I admit, I’d never really bought into the idea that television was fading into obscurity in generational terms before. After all, I watch television a lot, and so do most of the people I know, so… That counts for something, right? And then I saw the median ages of each broadcast network. Now, I’m almost convinced that television is doomed, if only because the people watching it aren’t going to be around for much longer.
It was this breakdown of audience statistics for the 2010/2011 season that finally convinced me. I knew, before reading it, that each of the major broadcast networks had lost viewers this year; that was almost something I’d been expecting, considering the long-standing move for audiences towards the cord-cutting of viewing online (legally or otherwise), or waiting for DVD releases of whatever shows fans were into. So the falls of CBS, Fox and ABC (Down 3%, 3% and 2% compared with last year, respectively) weren’t anything too surprising, and even NBC’s more dramatic fall (Down 16%) can be explained away by remembering that the network had an unusually high 2009/2010 because of their Olympics coverage (The CW stayed impressively even, although it’s less impressive when you realize that their “even” is still having less than a fifth of the viewers of Fox). Hell, even seeing drops in the all-important 18-49 demographic was nothing unusual.

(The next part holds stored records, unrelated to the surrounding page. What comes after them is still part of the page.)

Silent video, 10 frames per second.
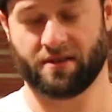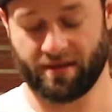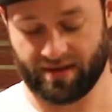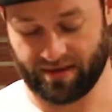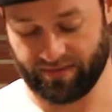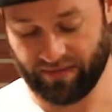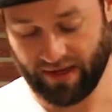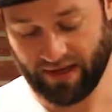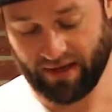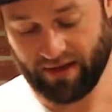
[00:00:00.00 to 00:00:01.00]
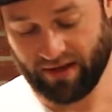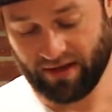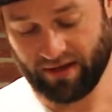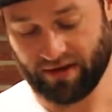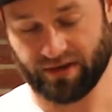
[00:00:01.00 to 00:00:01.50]

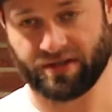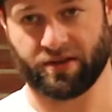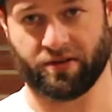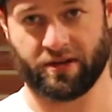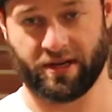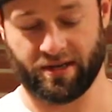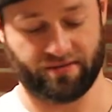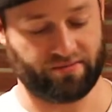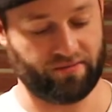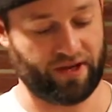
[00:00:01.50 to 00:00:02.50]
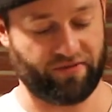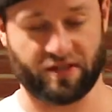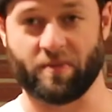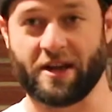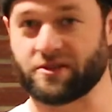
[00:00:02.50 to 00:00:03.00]
So we have a
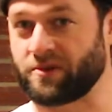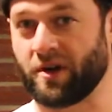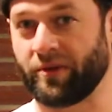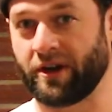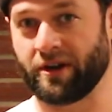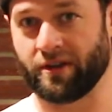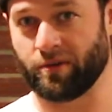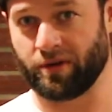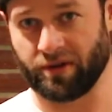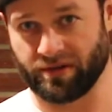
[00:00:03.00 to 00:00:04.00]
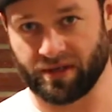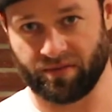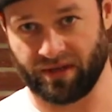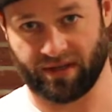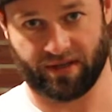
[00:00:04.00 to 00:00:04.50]
spiced rum here that we're using
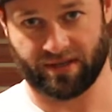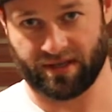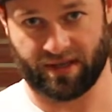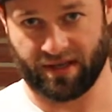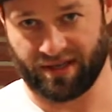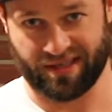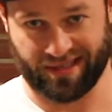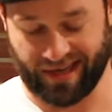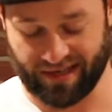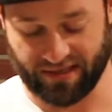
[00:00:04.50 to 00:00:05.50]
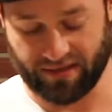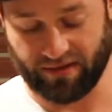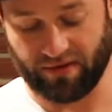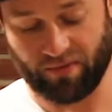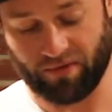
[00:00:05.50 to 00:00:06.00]
because I think it just adds a
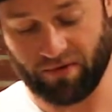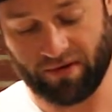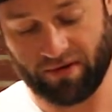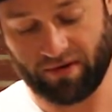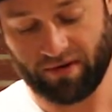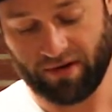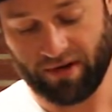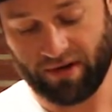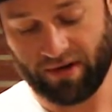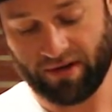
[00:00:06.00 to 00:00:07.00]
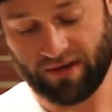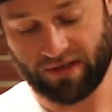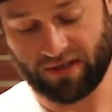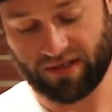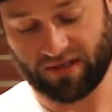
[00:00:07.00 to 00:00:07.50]
little more
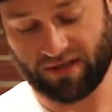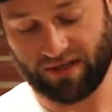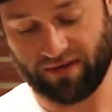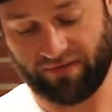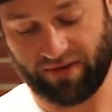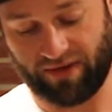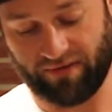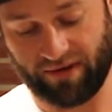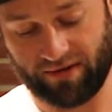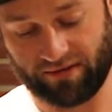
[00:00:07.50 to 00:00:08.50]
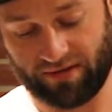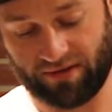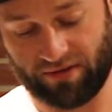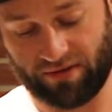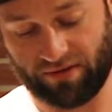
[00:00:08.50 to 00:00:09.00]
flavor
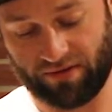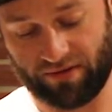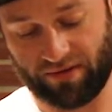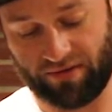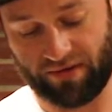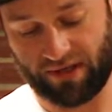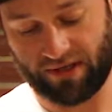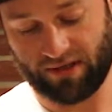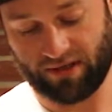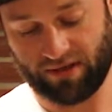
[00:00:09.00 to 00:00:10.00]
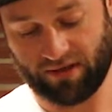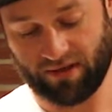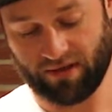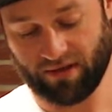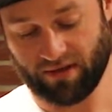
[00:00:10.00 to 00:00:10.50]
to the drink.
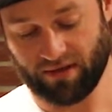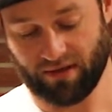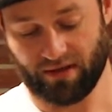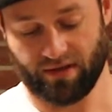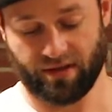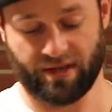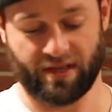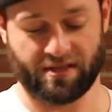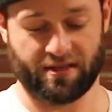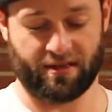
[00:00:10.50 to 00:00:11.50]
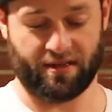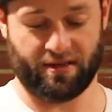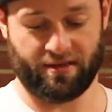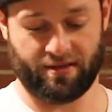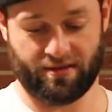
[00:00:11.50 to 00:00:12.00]
And that's
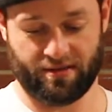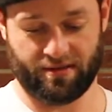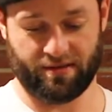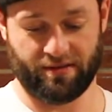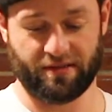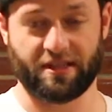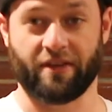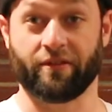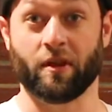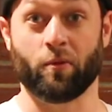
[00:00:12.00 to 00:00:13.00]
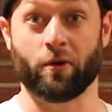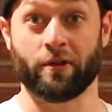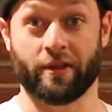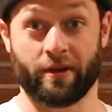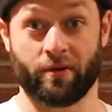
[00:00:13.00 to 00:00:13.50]
definitely more
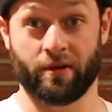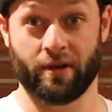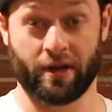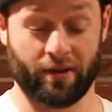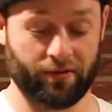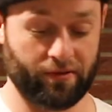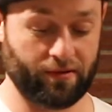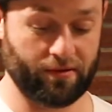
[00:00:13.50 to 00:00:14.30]
than 1 ounce.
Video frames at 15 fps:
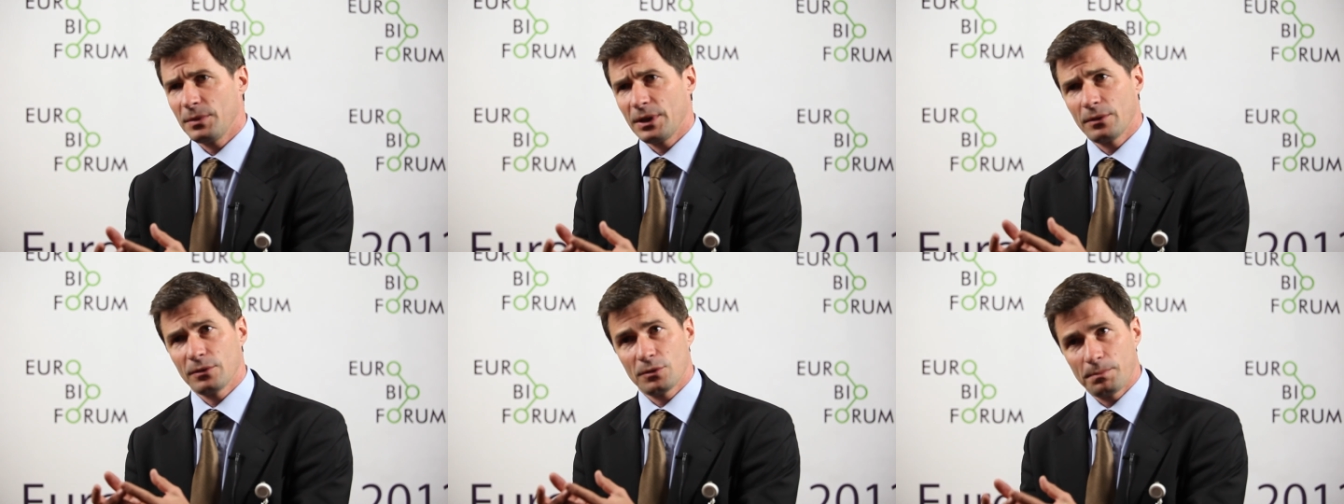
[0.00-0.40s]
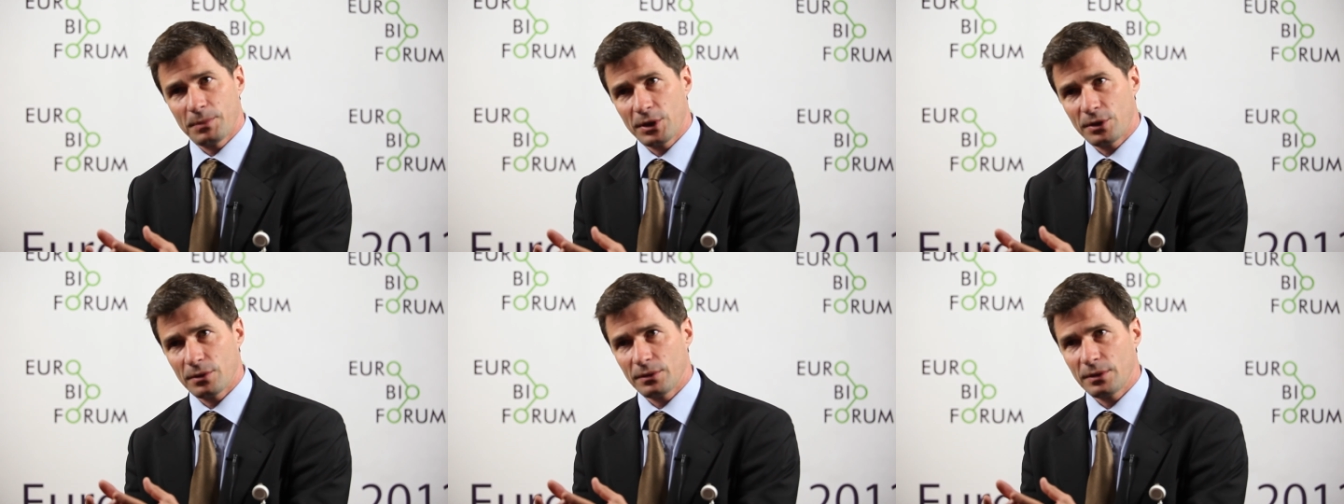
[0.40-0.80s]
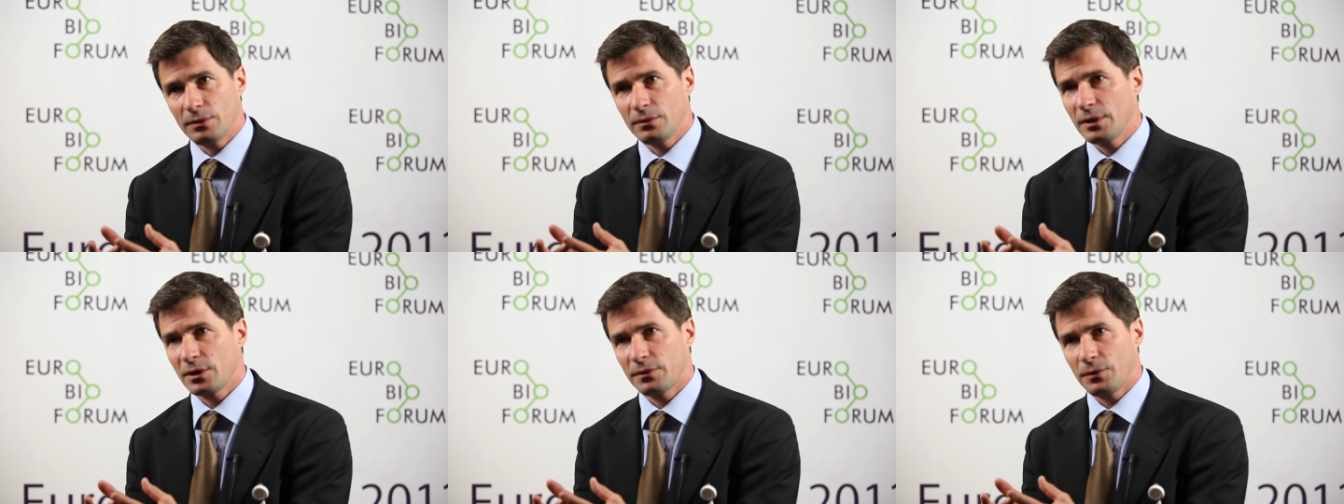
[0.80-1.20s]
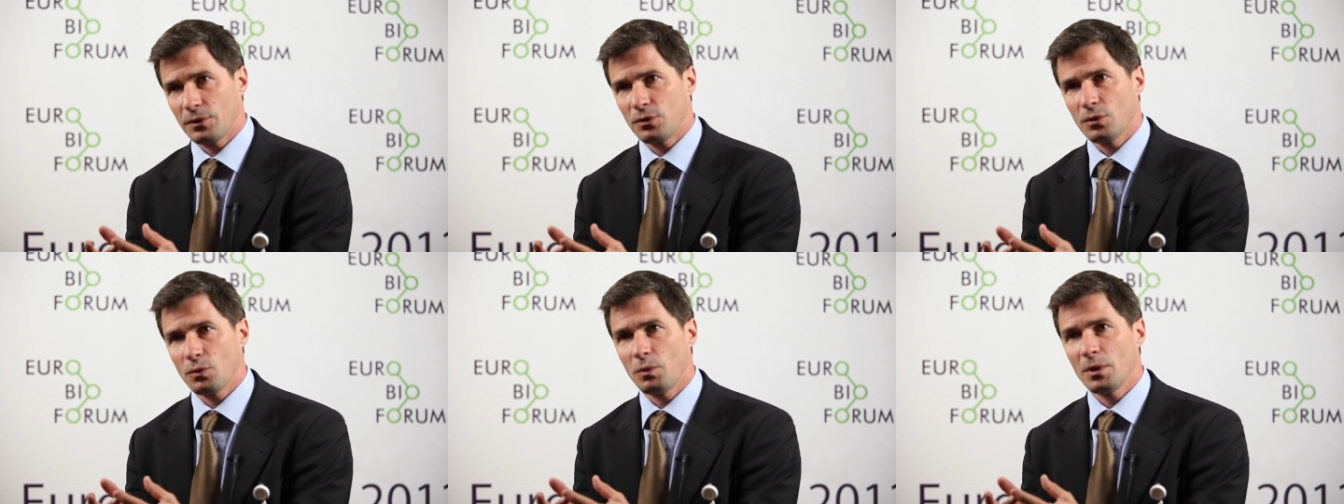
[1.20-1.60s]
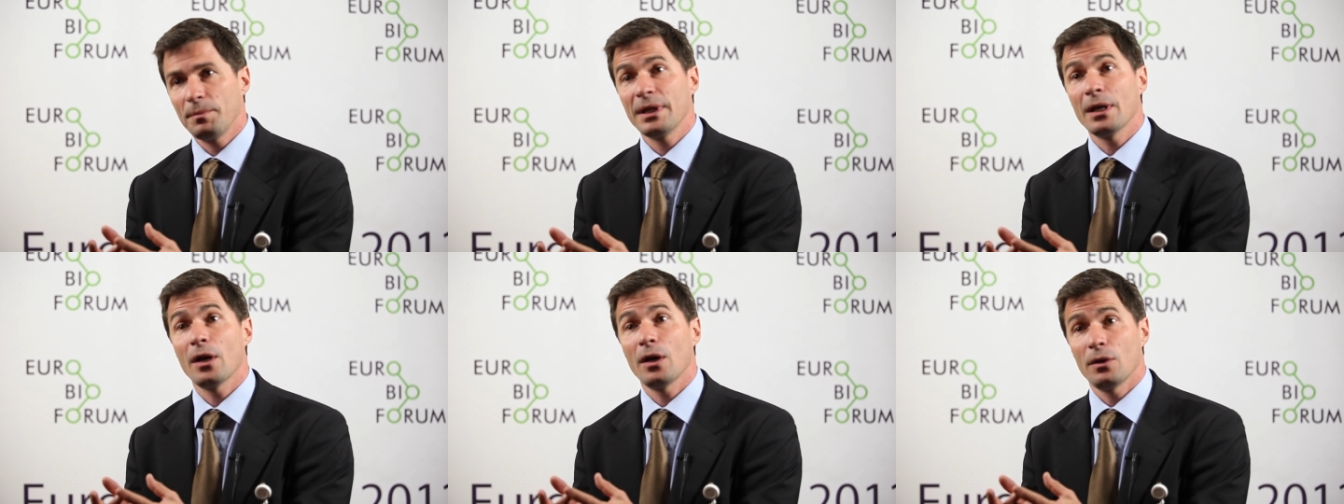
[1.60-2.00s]
because the patient in the next future will
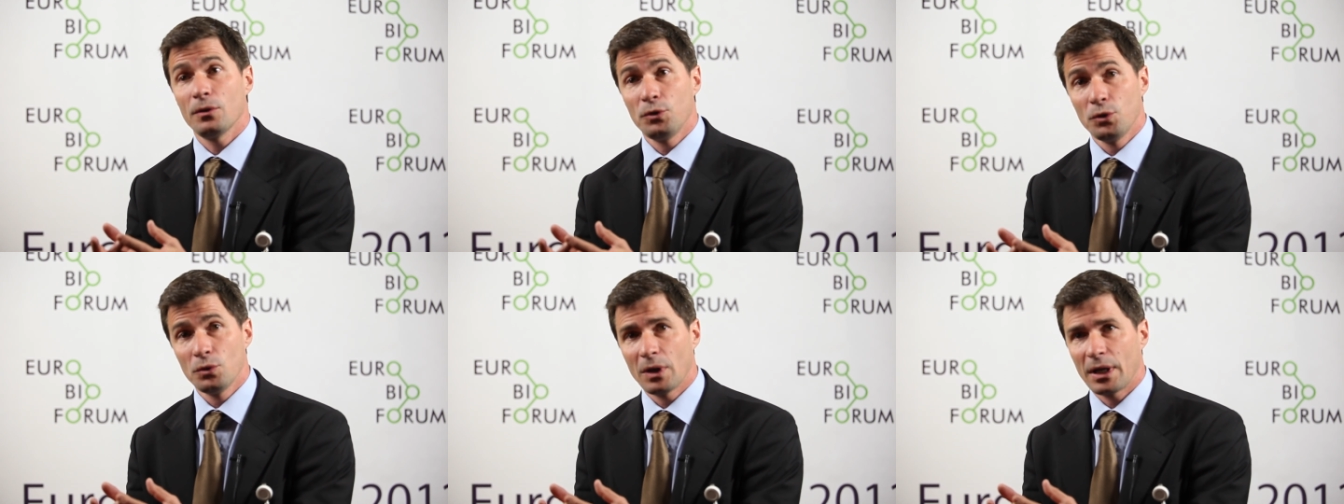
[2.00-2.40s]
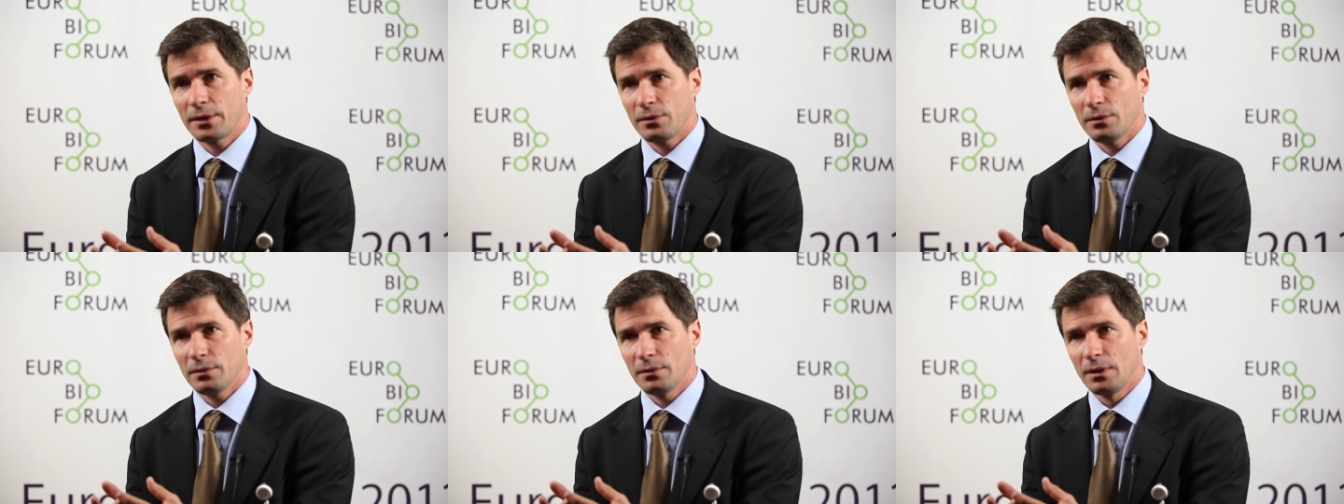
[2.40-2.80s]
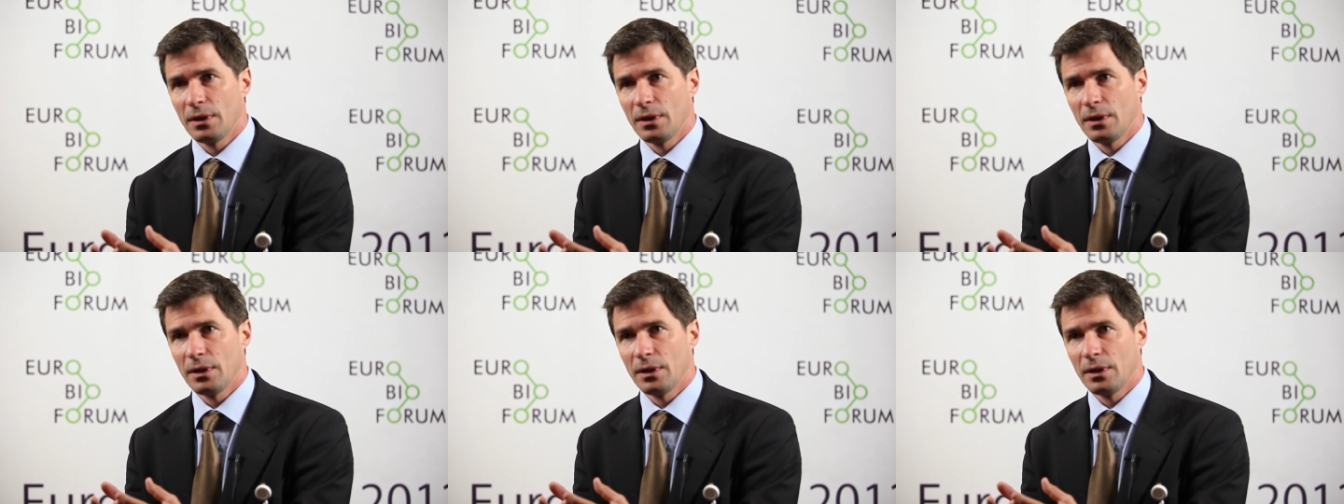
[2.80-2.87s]
be a new actor.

But then came the median age of each network, and the realization that broadcast television audiences are very old indeed. How old, you may ask? Old enough that only two of the five broadcast networks have a median age within the all-important 18-49 demographic group, I reply. Here are the somewhat stunning numbers:
ABC Median Age: 61 years old.
CBS Median Age: 55 years old.
Fox Median Age: 45 years old.
NBC Median Age: 49 years old.
The CW Median Age: 34 years old.
How are television audiences so old?!? Is this a case of the median being completely screwed by having armies of people in retirement homes who have nothing better to do than watch television continuously, thereby ruining the grading curve? I mean, I could believe that CBS and ABC skew older – although I’m genuinely surprised that CBS skews younger than ABC – but the CW’s median is 34 years old? Have you seen what is on the CW? Is there a secret, older fanbase for Supernatural and Nikita that I’m entirely unaware of?
And not only that: Where are the younger viewers? Have they abandoned broadcast networks for cable (They’re all watching Game of Thrones, aren’t they? That and Jersey Shore), or abandoned television altogether for the internet? Is broadcast television offering younger viewers so little reason to tune in that its just killing time, waiting until its existing viewer base dies off?
(I do wonder whether daytime viewing doesn’t massively affect the ages; after all, a large percentage of adults under, say, 60 are probably working until the evening, but all of the networks, with the exception of the CW – which has a significantly lower median, remember – have programming during the day. Is that pushing the ages up?)
Whatever the reason, it’s a weirdly sobering moment to realize just how aged broadcast television audiences actually are – and an even more surreal thing to then wonder what the older members of the audience actually think of shows that pander to “the kids” like Glee, Gossip Girl or The Vampire Diaries. Suddenly, the networks seem much less like their pandering to their audiences, don’t they?